Como pano de fundo, os representantes do setor de infraestrutura lembraram que há necessidade de realizar maciços investimentos na infraestrutura brasileira, que exigem longo período de maturação, e haver capacidade dos projetos de atraírem recursos para o financiamento dos investimentos. “Ambos os fatores se somam para viabilizar a geração de empregos e renda, que é, ao fim e ao cabo, a melhor e mais justa forma de distribuição de renda e melhoria das condições sociais no país”, subscrevem.

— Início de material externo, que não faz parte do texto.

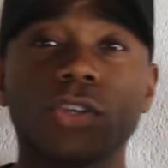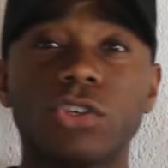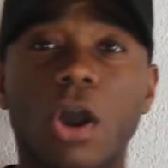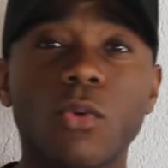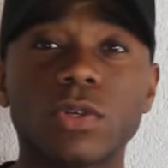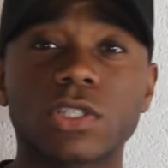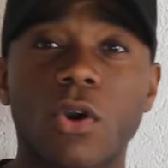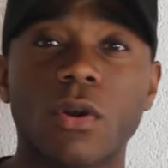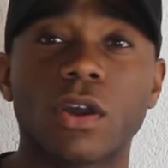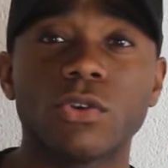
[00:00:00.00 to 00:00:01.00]
Yo, what's
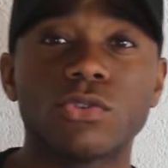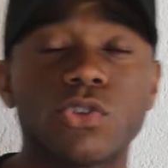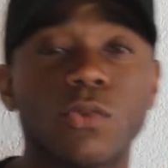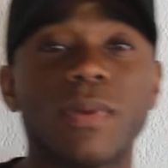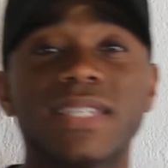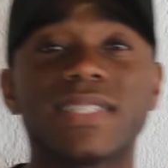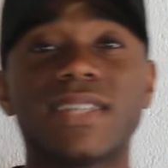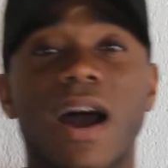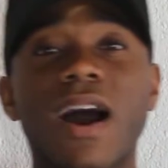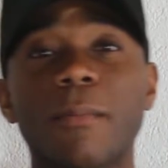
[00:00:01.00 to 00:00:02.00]
going on YouTube? It is
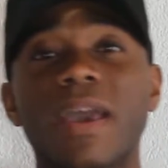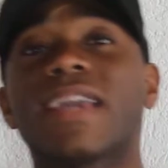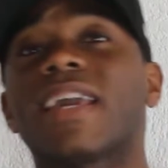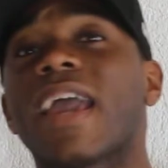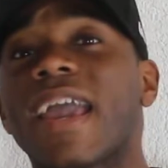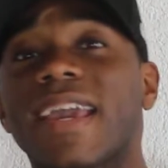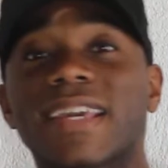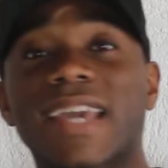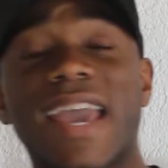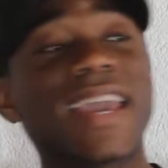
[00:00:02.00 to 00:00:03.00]
Dom,
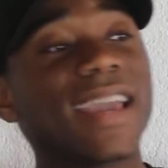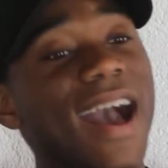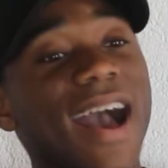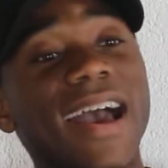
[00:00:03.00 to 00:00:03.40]
aka K-I-D-T-H-N-D-R-2,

Os presidentes das entidades de classe lembraram que “o investimento em construção civil tem a virtude de representar a geração direta e mensurável de empregos diretos e indiretos no país” e que o “investimento em infraestrutura – rodovias, portos, aeroportos, vias férreas, terminais portuários, saneamento, energia elétrica, entre outros – tem essa mesma virtude potencializada pelo fato de que tais projetos são fortes demandantes de obras de construção civil, bem como de máquinas, equipamentos e demais insumos e produtos da indústria, estão associados à operação no longo prazo, assegurando a criação perene de novos postos de trabalho, e estimulam e viabilizam o desenvolvimento de outras cadeias de valor”.

Entre as contribuições, as entidades de classe apontaram, com detalhamento, que as distribuições de lucros ou dividendos gerados com base em lucros gerados e apurados até a vigência de nova lei não devem ser tributadas; que a nova matriz tributária deve representar um equilíbrio de carga tributária, e não aumento de impostos; que a distribuição de dividendos deve onerar o investidor beneficiário final, e não as estruturas societárias intermediárias na cadeia; que consolidação fiscal é um avanço que merece ser discutido; que é preciso preservar a isenção do FIP-IE para investidores pessoas físicas residentes no Brasil; e que o JCP merece ser preservado (ou aperfeiçoado); entre outras.